いったいどうして自尊心が低くなってしまうのでしょうか。

(1)子どものころの経験が影響している

自尊心は、2歳くらいの子どもでも持っていることがわかっています。そして、子どもの自尊心は周囲の大人との関係で決まってくるとされています。

例えば、大人たちが子どもを尊重し、常に励ますような態度で接していると自尊心は高くなります。反面、そうではなかったとしたら、自尊心は低くなってしまいます。こういった周囲の大人たちの接し方の積み重ねが、大人になっても影響しているんです。

(2)人間関係の深いトラウマが影響している

恋人に裏切られたり、ひどい失恋を経験したりすることでも、自尊心は低くなってしまいます。恋人に限らず、友達も同じ。人間関係は、自尊尊信を高めたり、低めたりするのに、大きく影響します。

(3)容姿にケガをしたことが影響する

遠藤辰雄という人の研究によれば、「傷害あるいは欠陥のような外傷性の経験」という、簡単にいえば容姿にケガをして傷が残ってしまったりすることでも、自尊心を低めてしまうということがわかっています。

確かに、ファッションやメイクがキマらない日は、自分の自信がもてなかったり、人と会うのがイヤになったりしますよね。それが、ケガや傷という、ずっと残るものである場合、慢性的に自分に自信がもてなくなり、自尊心を低めてしまうことも考えられます。

3:自尊心が低い人の特徴3つ

自尊心が低い人の特徴について考えていきましょう。

(1)自分のことが好きじゃない

自尊心が低い人は、自分を価値のない人間だと考えています。そのため、当然ながら自分のことが好きではありません。だからといって、それを変えようと努力することもないため、いつまでたっても自分のことが嫌いなままだったりします。

(2)「無理」が口ぐせ

何かの仕事を任せられたり、自分がやりたいことができるチャンスが巡ってきたとしても「どうせうまくいかないから」とやろうともしない。「私には、無理!」が口ぐせになってしまっている人も多いです。

(3)いつもストレスを感じている

どんなに簡単なことでも、自分が無理と思っていたらうまくいくわけないですよね。でも、本人にとっては、うまくいかないことはストレスになります。

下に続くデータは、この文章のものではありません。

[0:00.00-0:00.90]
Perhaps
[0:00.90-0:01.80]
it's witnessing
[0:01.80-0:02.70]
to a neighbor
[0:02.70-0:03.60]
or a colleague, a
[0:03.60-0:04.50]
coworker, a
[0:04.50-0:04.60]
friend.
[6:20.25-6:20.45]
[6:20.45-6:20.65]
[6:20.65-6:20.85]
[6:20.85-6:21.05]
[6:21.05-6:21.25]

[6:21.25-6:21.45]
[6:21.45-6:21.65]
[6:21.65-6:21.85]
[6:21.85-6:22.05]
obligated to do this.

自分のせいでありながら、自分のせいだからこそ解消できない……そんなストレスに、常にもやもやしている状況に陥ります。

4:自尊心を高める習慣3つ

それでは、自尊心が低い人は、どうすればそれを高めることができるようになるのでしょうか。

(1)自分を認めてくれる人と一緒にいる

まずは、できるだけ自分を褒めてくれたり、認めてくれる人と一緒にいるようにしましょう。世の中には、「褒め上手」と呼ばれる人たちがいます。そういう人と一緒にいることで、自分は今のままでいいんだと思えるようになり、次第に自分の価値を認められるようになります。

(2)ストレスはその日のうちに発散する

ものごとがうまくいかないことでストレスを感じると、そのストレスが自尊心をさらに低めてしまいます。ストレスを感じたら、その日のうちに発散するようにしましょう。もちろん、ストレスを溜めない生活を心がけることも大事です。

(3)朝ごはんは必ず食べる

因果関係はわかりませんが、佐藤治子という研究者によれば、朝食を食べていない子どもが食べるようになることで自尊心が高くなることがわかっています。

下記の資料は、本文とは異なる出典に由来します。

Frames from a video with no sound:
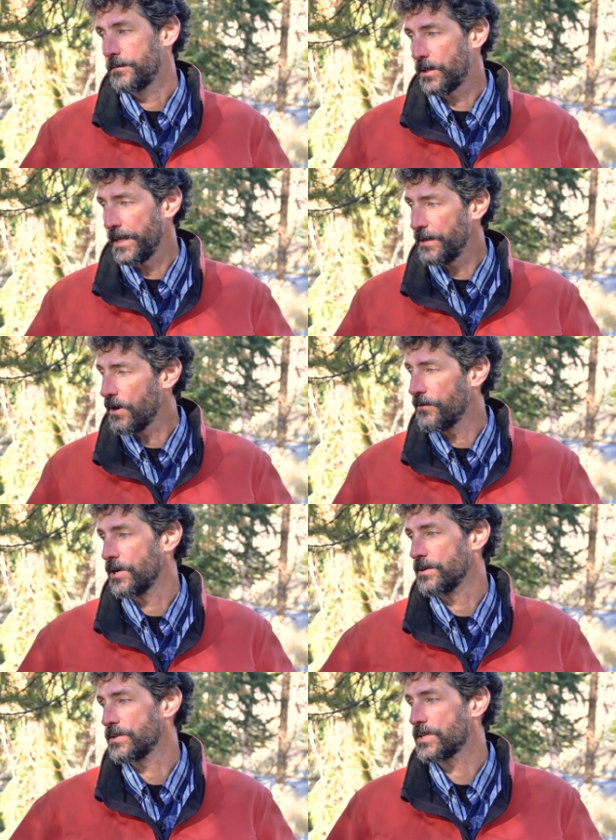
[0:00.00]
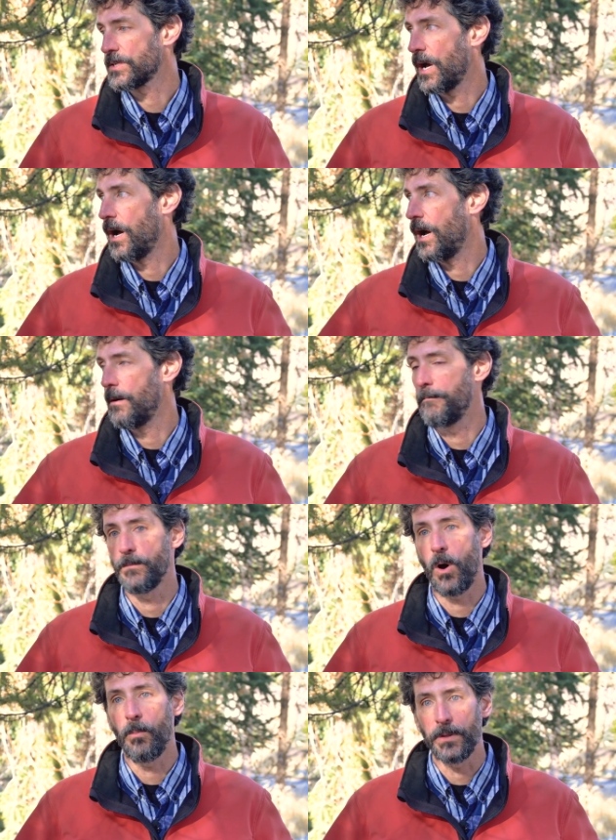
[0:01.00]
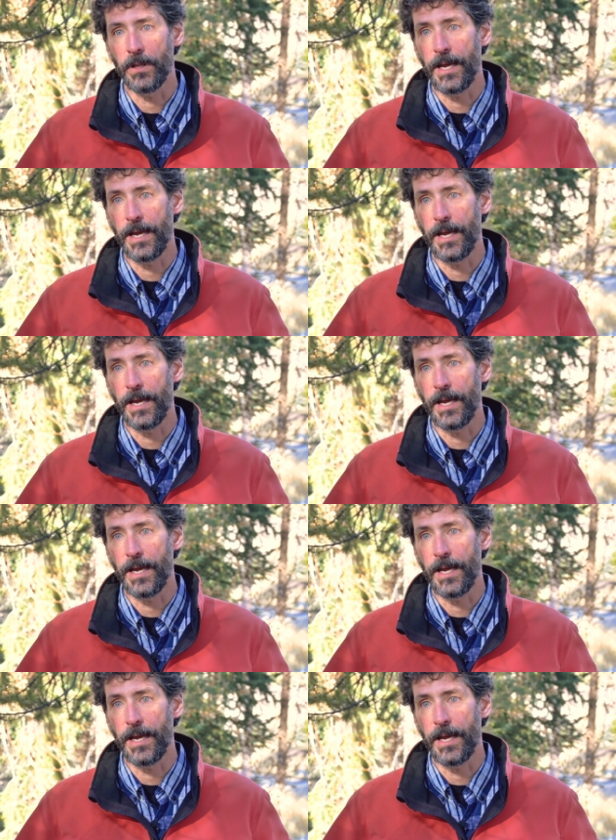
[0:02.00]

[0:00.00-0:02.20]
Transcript: clean rivers, open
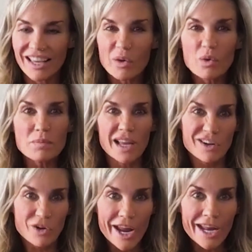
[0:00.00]
it would be a
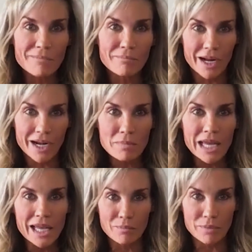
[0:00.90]
great
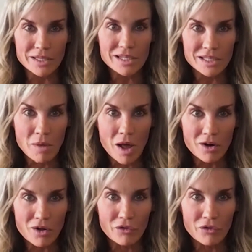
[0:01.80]
money-making business
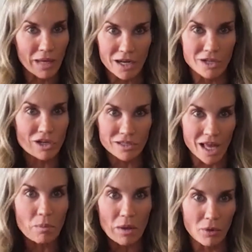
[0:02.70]
model for me to just
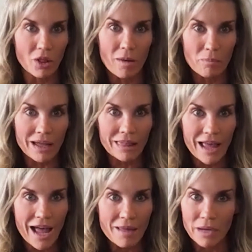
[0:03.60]
set people up like
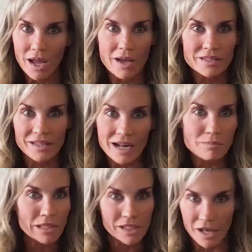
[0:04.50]
that, because then I'd
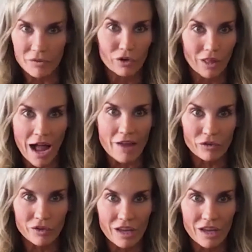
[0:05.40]
be set for life.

大人にそのままあてはまるかどうかはわかりませんが、朝食を食べる時間的な余裕を作ることや、空腹によるイライラから解消されることがストレスを溜めない生活に繋がるとも考えられます。

5:自尊心を高めるのに役立つ本3選

最後に、自尊心を高めるのに役立つかもしれない本をいくつか紹介しておきましょう。

(1)『自尊心泥棒―子どもを理解できない大人たち』西山明

20年以上前に書かれた古い本ですが、親が子どもの自尊心を「盗む」という、子どもの自尊心の低さに親が影響することを説明しています。この本を読めば、自分が自信を持てないのは自分が悪いからではないんだということに気づかされるでしょう。

(2)『自己評価の心理学―なぜあの人は自分に自信があるのか』クリストフ  アンドレ 、 フランソワ ルロール

自尊心にまつわる自己評価について解説した本です。より詳しく自尊心について知りたいという人にはオススメです。

(3)『自分が好きになる20の方法―心を丈夫にする処方箋』リンゼイ ホール、リー コーン

心のトラブルに迫った本ですが、自尊心を高めるヒントもたくさん紹介されています。

6:まとめ

ちょっとしたことの積み重ねで、必ず自分に自信がもてるようになるでしょう。もしも自尊心が低い……と感じているなら、あまり焦らずに、ゆっくりと進んでいきましょう。